Crime Series Identification and Clustering"
In crimelinkage: Statistical Methods for Crime Series Linkage

knitr::opts_chunk$set(collapse = TRUE, echo=TRUE,comment = "#>",
                      cache=FALSE)
library(crimelinkage)

Introduction to Crime Series Linkage

Statistical linkage and clustering of criminal events can be used by crime analysts to create of lists of potential suspects for an unsolved crime, identify groups of crimes that may have been committed by the same individuals or group of individuals, for offender profiling, and for predicting future events. Pairwise case linkage attempts to establish if a \emph{pair} of crimes share a common offender. In practice, there is more interest in crime series linkage, which attempts to identify the set of crimes committed by a common offender. For example, a crime analyst may need to identify the additional crimes that are part of a crime series (crime series identification) or discover all of the crime series in a criminal incident database (crime series clustering).

Crime series clustering is fundamentally a clustering problem where we seek to group the crimes into clusters that correspond to a serial offender (or group of offenders). Instead of simultaneously clustering all crimes in a criminal database, Crime series identification is focused on identifying the additional unsolved crimes that are part of an existing crime series. Crime series identification can be useful, for example, in interrogations [@Adderly-Musgrove-2003; @Adderly-2004] by providing investigators a list of additional crimes (similar to the known crimes) that a suspect may be responsible for. A crime analyst could also use crime series identification when investigating a crime series or suspected crime series to generate a list of additional crimes to jointly investigate.

The crimelinkage package provides several tools for crime series identification and clustering based on methods from hierarchical and model-based clustering.

Hierarchical Based Approaches

The hierarchical-based approaches to crime series linkage are algorithmic in nature and involve creating measures of similarity between sets of crimes. The pairwise (crime-crime) similarity is a function of the Bayes factors obtained from case linkage. The group (series-series) similarity scores are based on a linkage method from hierarchical cluster analysis (e.g., single, complete, average linkage).

Because the hierarchical-based crime series clustering and crime series identification methods are based on the output from pairwise case linkage, they require having a model for estimating the log Bayes factor for a crime pair.
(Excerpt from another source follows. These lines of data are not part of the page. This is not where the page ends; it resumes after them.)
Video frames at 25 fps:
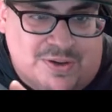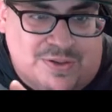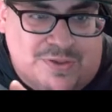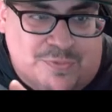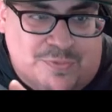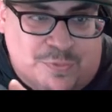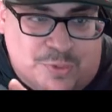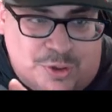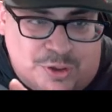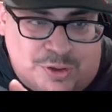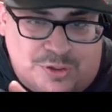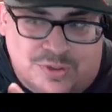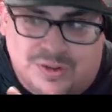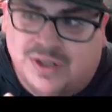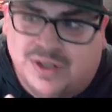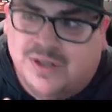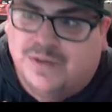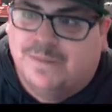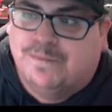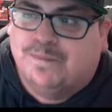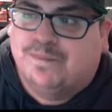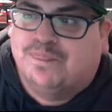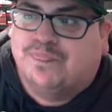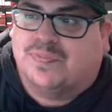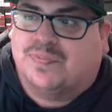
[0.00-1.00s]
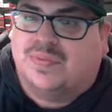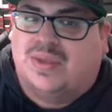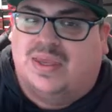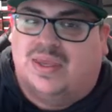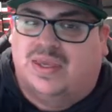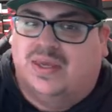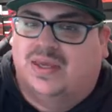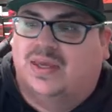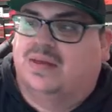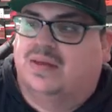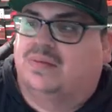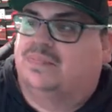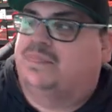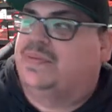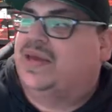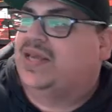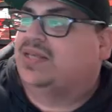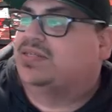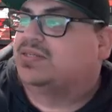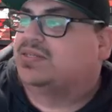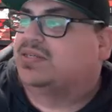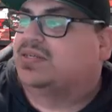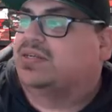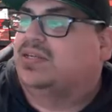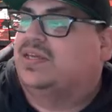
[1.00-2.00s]
on the road, and
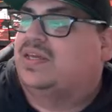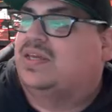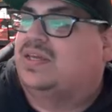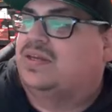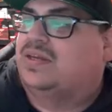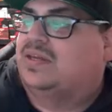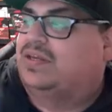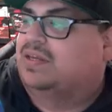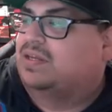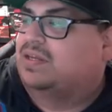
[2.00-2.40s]
basically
Details for getting a Bayes factor model are given in the vignette Statistical Methods for Crime Series Linkage. The steps are repeated here for convenience. This analysis uses a naive Bayes to estimate the log Bayes factor.

#-- Load the package and get the example crime data
library(crimelinkage)
data(crimes)               # some example crime incident data
data(offenders)            # some example crime offender data
seriesData = makeSeriesData(crimedata=crimes,offenderTable=offenders)

#-- Make Crime Pairs for Case Linkage
set.seed(1)         # set random seed for replication
allPairs = makePairs(seriesData,thres=365,m=40)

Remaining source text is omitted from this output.